Basically, you need to join the PE reads (if they are PE) and convert fastq to fasta. Then, if you are using qiime, run pick_closed_reference_otus.py script to make a biom file and whatever downstream analysis (alpha-, beta-diversity) you decide to do.
Thank you for the information. I have taken data from MG-RAST. The data is already processed (barcode sequence and primer sequences are removed). Can I use these data directly in qiime, to pick OTUs by closed or open reference? Because it is mentioned in some protocol that mapping file is required for the analysis. To create mapping file I do not have relevant data and also raw data sequence. So I have to proceed with the sequence data available form the MG-RAST
Am also having this issue, so would like to join the conversation, please. The Illumina data I have is already-demultiplexed fastq files, with the barcode and primer sequences removed. I want to perform split_libraries.py on it, so that I can distinguish between the samples in my final analysis.

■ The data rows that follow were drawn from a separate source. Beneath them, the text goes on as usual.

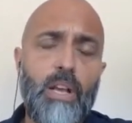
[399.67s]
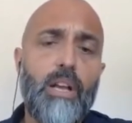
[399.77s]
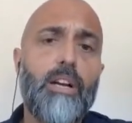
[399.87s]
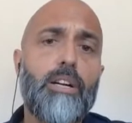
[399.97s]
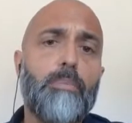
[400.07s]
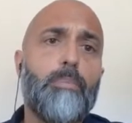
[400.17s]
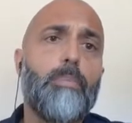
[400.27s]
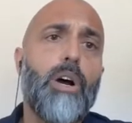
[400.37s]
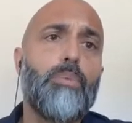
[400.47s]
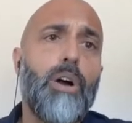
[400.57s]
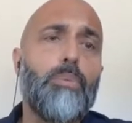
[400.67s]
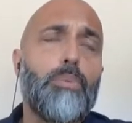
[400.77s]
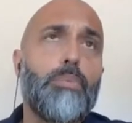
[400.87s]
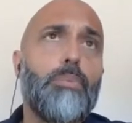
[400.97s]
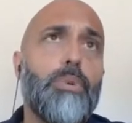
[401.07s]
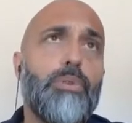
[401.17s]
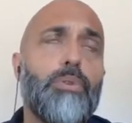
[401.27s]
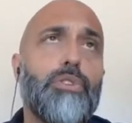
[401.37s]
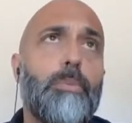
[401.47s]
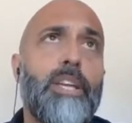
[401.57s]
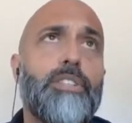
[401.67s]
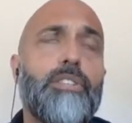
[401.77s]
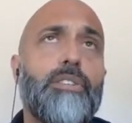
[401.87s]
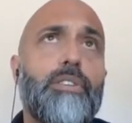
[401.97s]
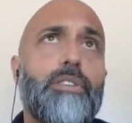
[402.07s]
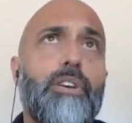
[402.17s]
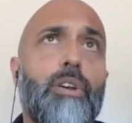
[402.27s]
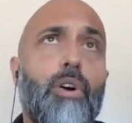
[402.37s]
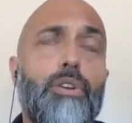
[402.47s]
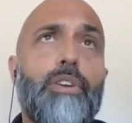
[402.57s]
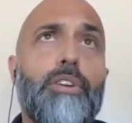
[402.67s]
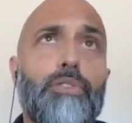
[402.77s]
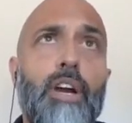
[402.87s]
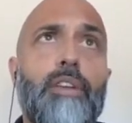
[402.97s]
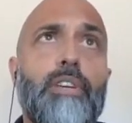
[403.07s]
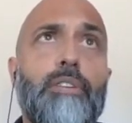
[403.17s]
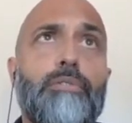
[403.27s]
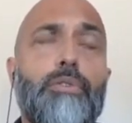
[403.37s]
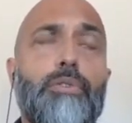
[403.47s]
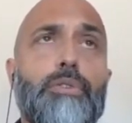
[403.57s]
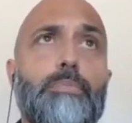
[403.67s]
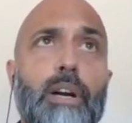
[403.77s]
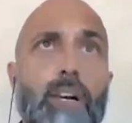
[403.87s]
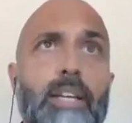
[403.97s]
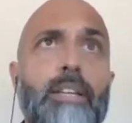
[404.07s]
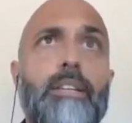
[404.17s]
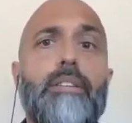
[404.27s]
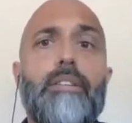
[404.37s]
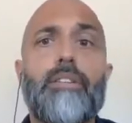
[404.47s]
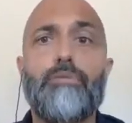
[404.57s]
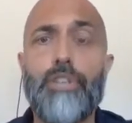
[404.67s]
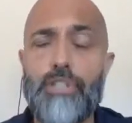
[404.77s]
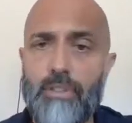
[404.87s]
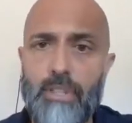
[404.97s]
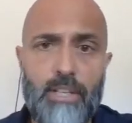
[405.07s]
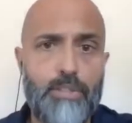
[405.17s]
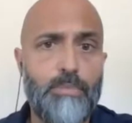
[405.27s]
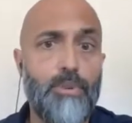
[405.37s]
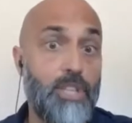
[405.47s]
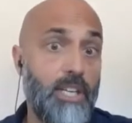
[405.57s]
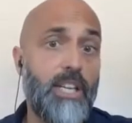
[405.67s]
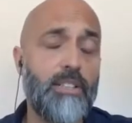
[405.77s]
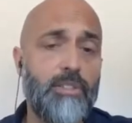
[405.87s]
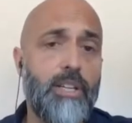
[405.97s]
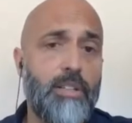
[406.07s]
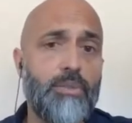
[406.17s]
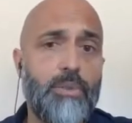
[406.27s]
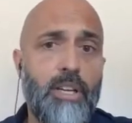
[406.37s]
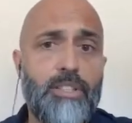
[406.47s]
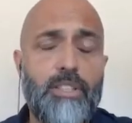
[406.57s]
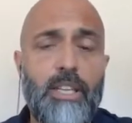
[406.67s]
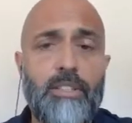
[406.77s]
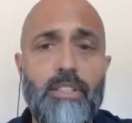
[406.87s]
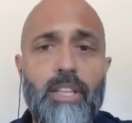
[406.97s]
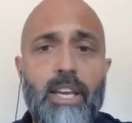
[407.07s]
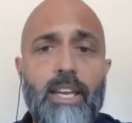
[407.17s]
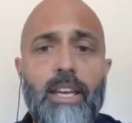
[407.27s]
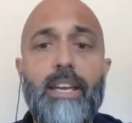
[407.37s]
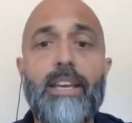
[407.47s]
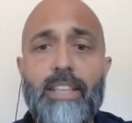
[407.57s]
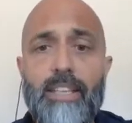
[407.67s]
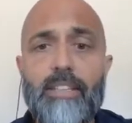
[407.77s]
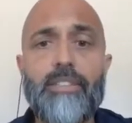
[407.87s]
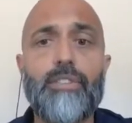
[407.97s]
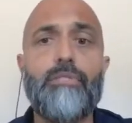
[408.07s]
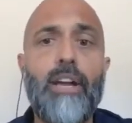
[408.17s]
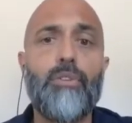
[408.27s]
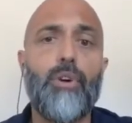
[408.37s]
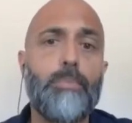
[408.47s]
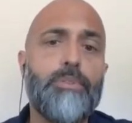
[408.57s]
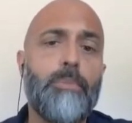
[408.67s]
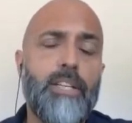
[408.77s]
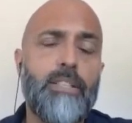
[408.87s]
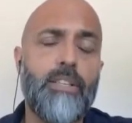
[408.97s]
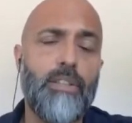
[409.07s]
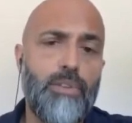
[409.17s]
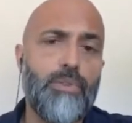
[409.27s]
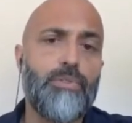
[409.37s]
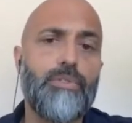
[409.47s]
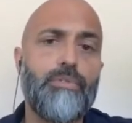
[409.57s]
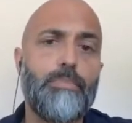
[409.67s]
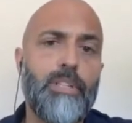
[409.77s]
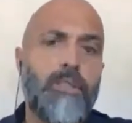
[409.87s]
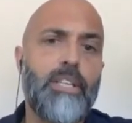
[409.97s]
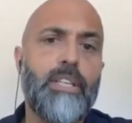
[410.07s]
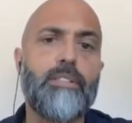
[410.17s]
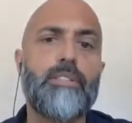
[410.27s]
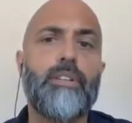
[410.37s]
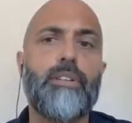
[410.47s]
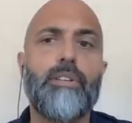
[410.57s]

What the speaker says: I will also mention that a lot of our driving force behind the original Dasher project and to a large extent today is around optimizing the use of buildings and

I have converted it to fasta format and made a mock mapping file following Marina's advice (I did this in Excel). However, this doesn't work as I get an error message saying 'Errors found in mapping file' when i run either validate_mapping_file.py or split_libraries.py. Any help for both Jayaram and I would be greatly appreciated! Thanks!
Jayaram, yes, you can use the MG-RAST or any mock fastq data if you convert it to fast and make a mock mapping file.
Matt, do not use Excel if you work in UNIX. It creates a different format and causes problems like the one you are having. If you really want to use Excel you can try to save your file as tab delimited file and then use dos2unix command in UNIX. Generally, it is common to use vi or vim text editor in UNIX. If it's too hard for you, try Notepad ++, it's still better than Excel.
Although you should still check your files in vim. Do:
vim mapping_file.txt
In vim do:
:set list
"set list" would show you the hidden characters. You need to make sure that you file is tab delimited and you have consistent number of rows and columns everywhere.